White, stringy poo. This can be an indication of many things, but very often with these guys it's because they've been eating vegetarian. Watch what they eat so that you can better understand it. This can be a sign of internal parasites, so if there's no plants in your tank, you ought to set up a QT and prepare to spend some money. New arrivals into the tank and even plants can carry parasites, so it's best to do your research. You can use minced or chopped garlic as a de-wormer, but I suggest Bendazole - Fenbendazole. Balas are pretty hearty fish, so they should bounce back quickly and start going back to their usual diet after treatment. Yes, medicated food works well with these guys. They eat just about everything, so if you want to give it a shot, I say go for it. You can buy most at your local fish distributor or even online. You can search for the best rated and best priced and make your choice from what you find. I suggest eBay. Free shipping, yeah!
Yawning.This is as normal for them as it is for you. Don't panic. Fast gill movement and gulping for air, however is usually caused by ammonia levels. Read above sections for treatment.

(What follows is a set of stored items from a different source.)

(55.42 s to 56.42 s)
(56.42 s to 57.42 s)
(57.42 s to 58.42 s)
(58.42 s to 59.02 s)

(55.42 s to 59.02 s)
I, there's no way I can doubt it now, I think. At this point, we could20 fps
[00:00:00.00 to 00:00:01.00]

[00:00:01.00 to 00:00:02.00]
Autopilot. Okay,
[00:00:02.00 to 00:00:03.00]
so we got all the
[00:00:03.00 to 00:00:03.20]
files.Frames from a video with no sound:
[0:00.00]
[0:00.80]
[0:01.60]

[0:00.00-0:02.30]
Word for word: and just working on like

As a wrap up of a huge wall of text, these are wonderful fish to own, but PLEASE know what you're getting into before you purchase them. This goes for any fish. I know we often want to take home a fish based on looks, or what that guy at the pet store told us, but I promise that if you look into it, you're likely to find a fish better suited for what you want and what you need to complete your happy fish family. Most every one has a smart phone these days, Google them if you have to while you're at the pet store. As these guys grow, they need a lot of love and attention and a lot of food! When they get to their full size, they have been known to eat feeder fish and quite happily. I don't suggest that, but you know... there's always that one guy on youtube. Feed them a balanced diet and you can expect to keep them for 8-10 years! And remember, if you have questions you should always ask. It could make the world a happier place. (oh, and if you've noticed a typo, discreetly tell me LOL!)